Genworth Life & Annuity Insurance Company
- Formerly: First Colony Life (FCL)
- Industry: Life insurance
- Founded: 1955
- Founder: Edwin Horner
- Headquarters: Lynchburg, Virginia

= First Colony Life Insurance Company =

First Colony Life (FCL) was an American life insurance company based in Lynchburg, Virginia that was acquired in 1996 by GE Financial Assurance (a subsidiary of General Electric), and later became Genworth Life and Annuity Insurance Company, a Genworth Financial company in 2007. First Colony Life was one of the first life insurance companies to market term life insurance products through the fledgling independent brokerage general agency (BGA) distribution model instead of relying upon a captive career sales force in the 1950s.

==History==
Founded by Edwin Horner in 1955, the company grew from a local term life insurance company in Lynchburg, Virginia, specializing in impaired risk underwriting into a national provider of life insurance and annuity products.

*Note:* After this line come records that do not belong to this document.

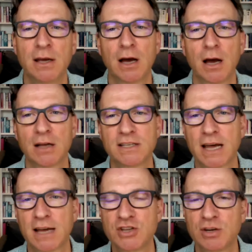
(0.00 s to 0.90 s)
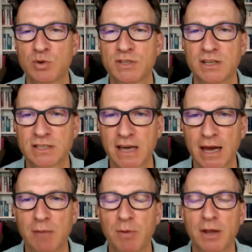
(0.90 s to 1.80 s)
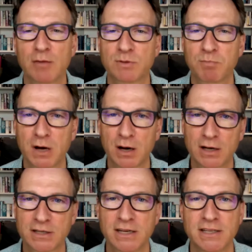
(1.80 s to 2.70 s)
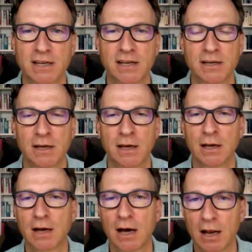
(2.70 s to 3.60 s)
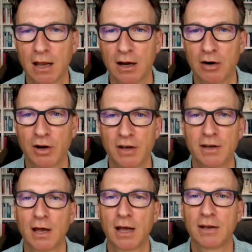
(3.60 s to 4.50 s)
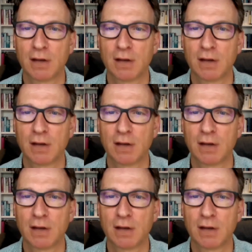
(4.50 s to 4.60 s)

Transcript: Tangier was an escape, and there was parties and colour and of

Beginning in 1996 GE Capital’s acquired the company and First Colony Life experienced accelerated growth and expansion. Employment nearly doubled from 800 employees in 1996 to more than 1,500 employees in 1999, including more than 750 employees at a new separate Customer Service Center facility in Lynchburg.

BGA distribution continued as First Colony Life's primary life insurance and annuity sales channel with a sales force of more than 135,000 independent life insurance agents and brokers.

On January 1, 2007, First Colony Life Insurance Company merged into Genworth Life and Annuity Insurance Company, a Genworth Financial company.

===key dates===

- 1955: First Colony Life Insurance Company founded by Edwin Horner in Lynchburg, VA.
- 1963: Broadway-Hale, a California department store chain (later Carter Hawley Hale Stores), purchases controlling interests in FCL.
- 1965: Los Angeles Investment Company buys out Broadway-Hale's majority stock block. George Stewart becomes president and leads the company to national prominence in the life insurance and annuity markets.
- 1968: FCL renovates the former Guggenheimer department store building on Main Street in Lynchburg as its home office.
- 1971: FCL purchases its parent company, Los Angeles Investment Company.
- 1972: FCL purchases American Mayflower Insurance Company of New York to expand into the separate New York market.
- 1981: FCL is the third company to market a new type of insurance product called universal life insurance, now a common life insurance option.
- 1982: Ethyl Corporation, Richmond, VA, purchases FCL's outstanding stock for $270 million.
- 1992: Ethyl offers initial public offering of 8.6 million shares of First Colony Corporation, holding company for First Colony Life Insurance Company. Ron Dolan becomes president of FCL: Mr. Stewart becomes chairman of the board.
- 1993: Ethyl spins off remaining 80 percent interest in FCL (40 million shares). First Colony Corporation becomes a 100 percent publicly held company with subsidiaries First Colony Life Insurance Company and American Mayflower Life Insurance Company of New York.
- 1996: The General Electric Company (GE), through the GE Capital Corporation, purchased First Colony Life for $1.8 billion as part of its financial services segment, GE Financial Assurance.
- 1999: George Zippel becomes president and CEO of FCL.
- 2003: GE spins off GE Financial Assurance and most of its insurance-related businesses into Genworth Financial, Inc.
- 2005: FCL offers term life insurance with a return of premium that includes enhanced cash value accumulation options and a loan feature, the first life insurance company to do so.
- 2007: FCL merges into Genworth Life and Annuity Insurance Company, a Genworth Financial company.